● Exercise prompt
Skip pictures in the listing below; copy exactly the lines from the one with "[00:00:08.93]" through the one with "[00:00:10.53]", inclusive.

Start of Extracted entries

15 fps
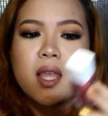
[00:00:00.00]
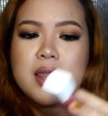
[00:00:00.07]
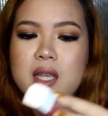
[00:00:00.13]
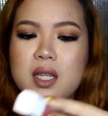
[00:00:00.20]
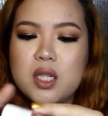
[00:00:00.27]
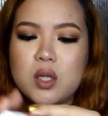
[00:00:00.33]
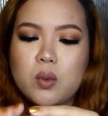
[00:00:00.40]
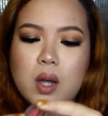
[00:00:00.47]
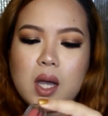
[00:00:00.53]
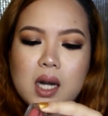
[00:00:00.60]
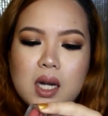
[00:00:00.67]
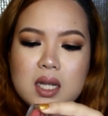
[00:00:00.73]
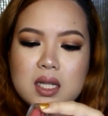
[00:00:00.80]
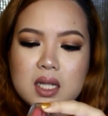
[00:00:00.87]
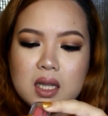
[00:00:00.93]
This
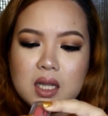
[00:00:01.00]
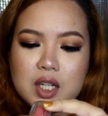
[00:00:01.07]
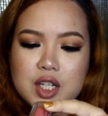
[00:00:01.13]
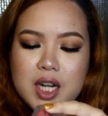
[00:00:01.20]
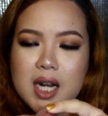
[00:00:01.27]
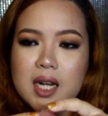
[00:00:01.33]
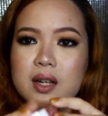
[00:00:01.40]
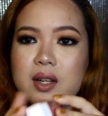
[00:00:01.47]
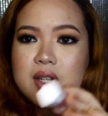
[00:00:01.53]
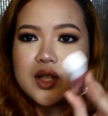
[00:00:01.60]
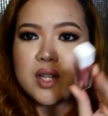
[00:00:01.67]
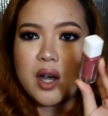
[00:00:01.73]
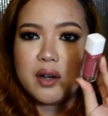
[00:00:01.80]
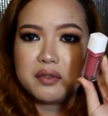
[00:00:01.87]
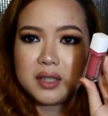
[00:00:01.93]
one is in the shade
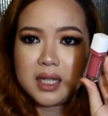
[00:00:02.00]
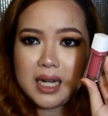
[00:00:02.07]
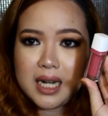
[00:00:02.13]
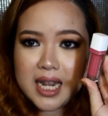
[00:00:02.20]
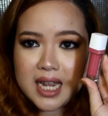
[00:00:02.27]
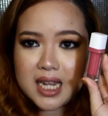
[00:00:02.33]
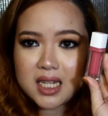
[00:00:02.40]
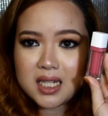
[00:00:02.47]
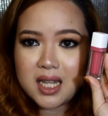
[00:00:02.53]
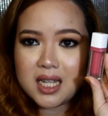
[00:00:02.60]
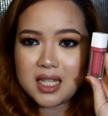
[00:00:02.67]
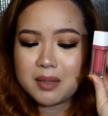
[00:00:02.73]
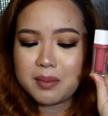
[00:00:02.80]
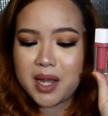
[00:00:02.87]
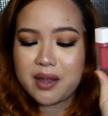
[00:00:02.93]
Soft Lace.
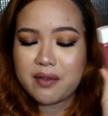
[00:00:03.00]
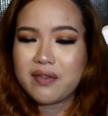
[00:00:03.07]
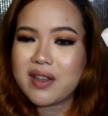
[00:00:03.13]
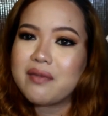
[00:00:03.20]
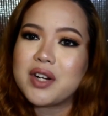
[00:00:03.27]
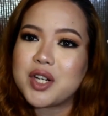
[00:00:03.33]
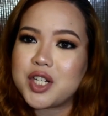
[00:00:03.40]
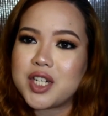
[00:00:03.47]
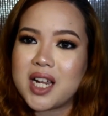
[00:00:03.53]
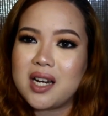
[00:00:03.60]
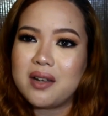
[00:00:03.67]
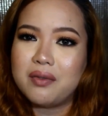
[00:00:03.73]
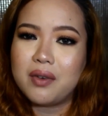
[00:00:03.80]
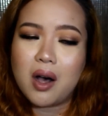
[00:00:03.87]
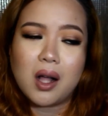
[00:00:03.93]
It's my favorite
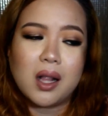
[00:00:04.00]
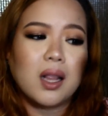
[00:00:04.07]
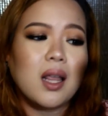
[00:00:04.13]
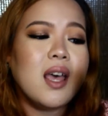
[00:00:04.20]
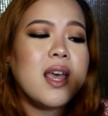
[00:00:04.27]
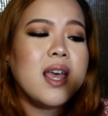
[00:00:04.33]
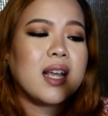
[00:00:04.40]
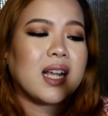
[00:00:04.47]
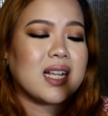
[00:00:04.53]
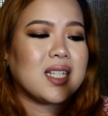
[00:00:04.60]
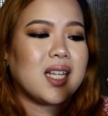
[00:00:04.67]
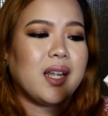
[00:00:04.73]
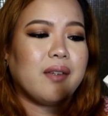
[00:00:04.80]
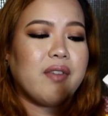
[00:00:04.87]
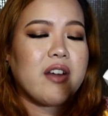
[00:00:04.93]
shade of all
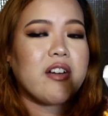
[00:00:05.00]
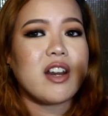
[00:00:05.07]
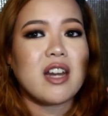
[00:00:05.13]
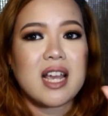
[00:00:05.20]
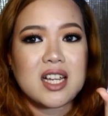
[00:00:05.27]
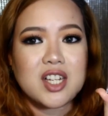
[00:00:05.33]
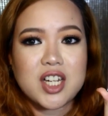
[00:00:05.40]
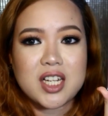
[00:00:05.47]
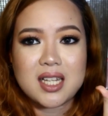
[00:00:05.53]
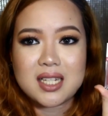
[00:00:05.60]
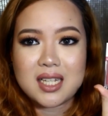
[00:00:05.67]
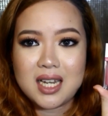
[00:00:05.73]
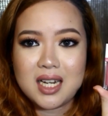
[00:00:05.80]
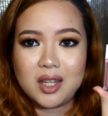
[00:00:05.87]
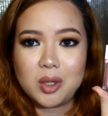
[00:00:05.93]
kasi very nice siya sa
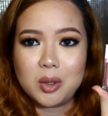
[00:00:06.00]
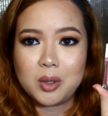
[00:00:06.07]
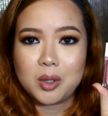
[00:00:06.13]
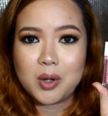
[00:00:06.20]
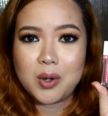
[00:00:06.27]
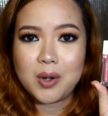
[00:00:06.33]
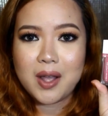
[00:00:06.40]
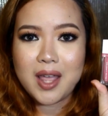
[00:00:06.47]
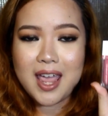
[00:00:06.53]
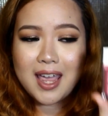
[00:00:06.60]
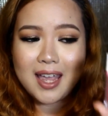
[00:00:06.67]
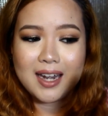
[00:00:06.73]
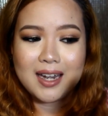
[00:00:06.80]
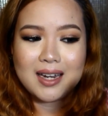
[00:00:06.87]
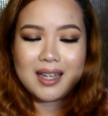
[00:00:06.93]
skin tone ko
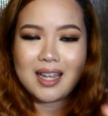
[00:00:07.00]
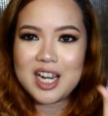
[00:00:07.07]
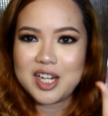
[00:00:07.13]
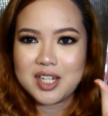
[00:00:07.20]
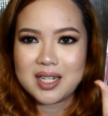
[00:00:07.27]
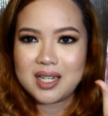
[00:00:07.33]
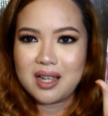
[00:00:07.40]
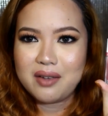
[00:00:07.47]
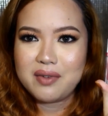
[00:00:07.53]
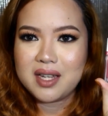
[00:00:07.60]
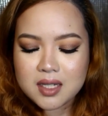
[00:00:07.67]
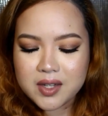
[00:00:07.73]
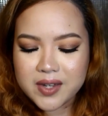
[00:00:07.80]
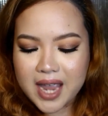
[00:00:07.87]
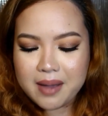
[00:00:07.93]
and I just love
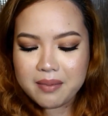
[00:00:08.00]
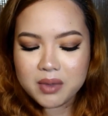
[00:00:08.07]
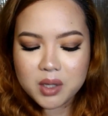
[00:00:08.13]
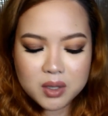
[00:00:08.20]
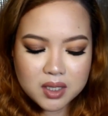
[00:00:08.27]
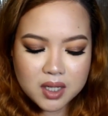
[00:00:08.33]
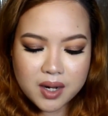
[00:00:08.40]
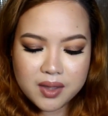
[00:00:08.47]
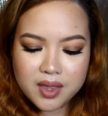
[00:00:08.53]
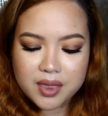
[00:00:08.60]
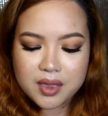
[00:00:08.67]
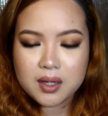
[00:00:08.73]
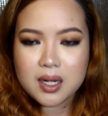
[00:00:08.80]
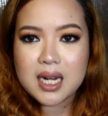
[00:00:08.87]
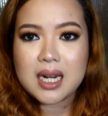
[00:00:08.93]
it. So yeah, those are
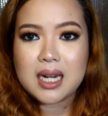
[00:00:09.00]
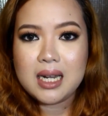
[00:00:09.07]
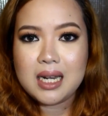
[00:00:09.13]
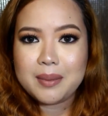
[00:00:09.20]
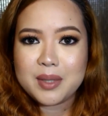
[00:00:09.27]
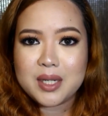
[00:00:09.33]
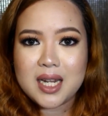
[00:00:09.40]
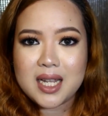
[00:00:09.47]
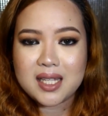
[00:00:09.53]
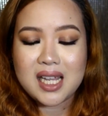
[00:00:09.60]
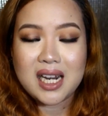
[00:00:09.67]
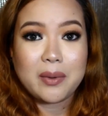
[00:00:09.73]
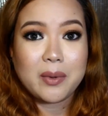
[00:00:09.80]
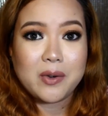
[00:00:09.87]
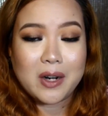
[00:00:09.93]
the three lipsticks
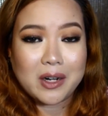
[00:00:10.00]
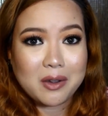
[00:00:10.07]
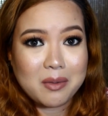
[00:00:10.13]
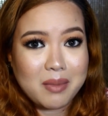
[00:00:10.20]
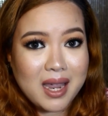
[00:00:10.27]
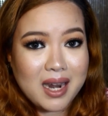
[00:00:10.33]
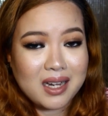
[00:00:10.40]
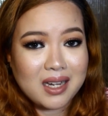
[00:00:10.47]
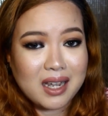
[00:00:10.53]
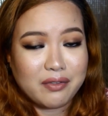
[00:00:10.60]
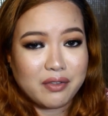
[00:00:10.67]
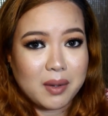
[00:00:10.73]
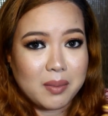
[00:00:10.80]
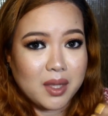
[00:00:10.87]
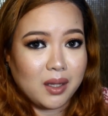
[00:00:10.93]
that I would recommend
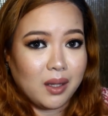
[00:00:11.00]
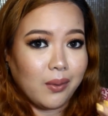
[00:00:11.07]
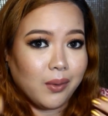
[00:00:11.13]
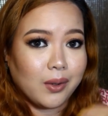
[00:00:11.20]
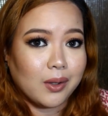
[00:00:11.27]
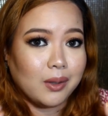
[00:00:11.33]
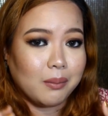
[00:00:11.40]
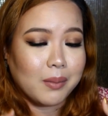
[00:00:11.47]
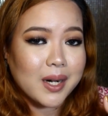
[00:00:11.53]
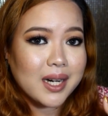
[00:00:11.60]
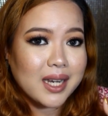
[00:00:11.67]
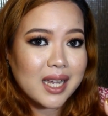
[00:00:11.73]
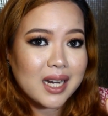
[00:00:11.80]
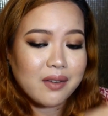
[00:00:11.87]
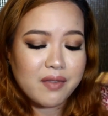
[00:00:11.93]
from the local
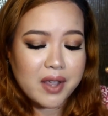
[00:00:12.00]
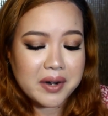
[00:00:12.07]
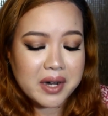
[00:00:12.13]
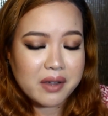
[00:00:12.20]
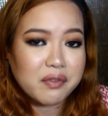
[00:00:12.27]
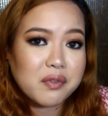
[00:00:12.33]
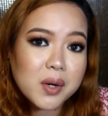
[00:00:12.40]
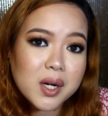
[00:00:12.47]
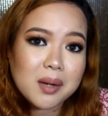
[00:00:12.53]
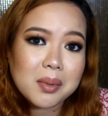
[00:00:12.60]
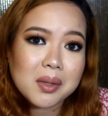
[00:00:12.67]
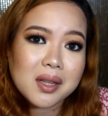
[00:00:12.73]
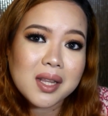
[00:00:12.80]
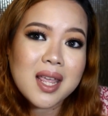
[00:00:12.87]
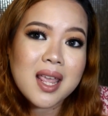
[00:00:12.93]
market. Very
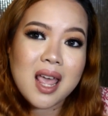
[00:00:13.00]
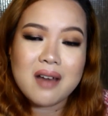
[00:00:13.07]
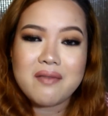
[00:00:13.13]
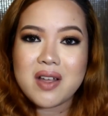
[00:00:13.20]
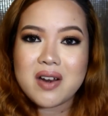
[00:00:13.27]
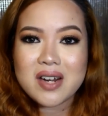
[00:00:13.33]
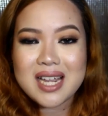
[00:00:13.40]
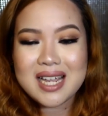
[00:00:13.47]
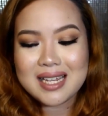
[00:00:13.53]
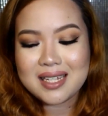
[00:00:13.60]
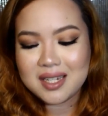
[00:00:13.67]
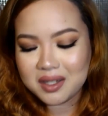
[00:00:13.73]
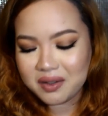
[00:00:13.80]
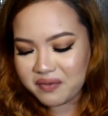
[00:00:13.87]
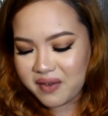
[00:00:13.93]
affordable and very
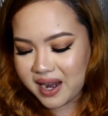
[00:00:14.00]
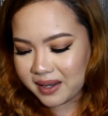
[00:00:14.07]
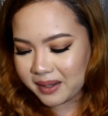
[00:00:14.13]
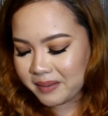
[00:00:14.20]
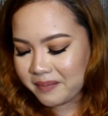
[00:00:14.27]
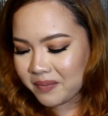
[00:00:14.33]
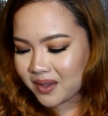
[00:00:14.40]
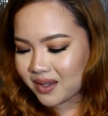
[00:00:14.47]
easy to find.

End of Extracted entries
Start of Extracted entries

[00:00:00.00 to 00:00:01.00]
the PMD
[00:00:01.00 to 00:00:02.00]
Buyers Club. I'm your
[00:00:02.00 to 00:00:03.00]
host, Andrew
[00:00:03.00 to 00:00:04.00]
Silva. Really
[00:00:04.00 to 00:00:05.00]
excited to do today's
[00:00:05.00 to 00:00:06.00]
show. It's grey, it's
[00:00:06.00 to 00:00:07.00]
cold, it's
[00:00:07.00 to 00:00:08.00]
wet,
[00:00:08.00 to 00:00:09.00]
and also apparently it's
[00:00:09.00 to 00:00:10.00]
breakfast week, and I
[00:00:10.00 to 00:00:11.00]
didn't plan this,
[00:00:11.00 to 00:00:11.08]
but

End of Extracted entries

● Response area
[00:00:08.93]
it. So yeah, those are
[00:00:09.00]
[00:00:09.07]
[00:00:09.13]
[00:00:09.20]
[00:00:09.27]
[00:00:09.33]
[00:00:09.40]
[00:00:09.47]
[00:00:09.53]
[00:00:09.60]
[00:00:09.67]
[00:00:09.73]
[00:00:09.80]
[00:00:09.87]
[00:00:09.93]
the three lipsticks
[00:00:10.00]
[00:00:10.07]
[00:00:10.13]
[00:00:10.20]
[00:00:10.27]
[00:00:10.33]
[00:00:10.40]
[00:00:10.47]
[00:00:10.53]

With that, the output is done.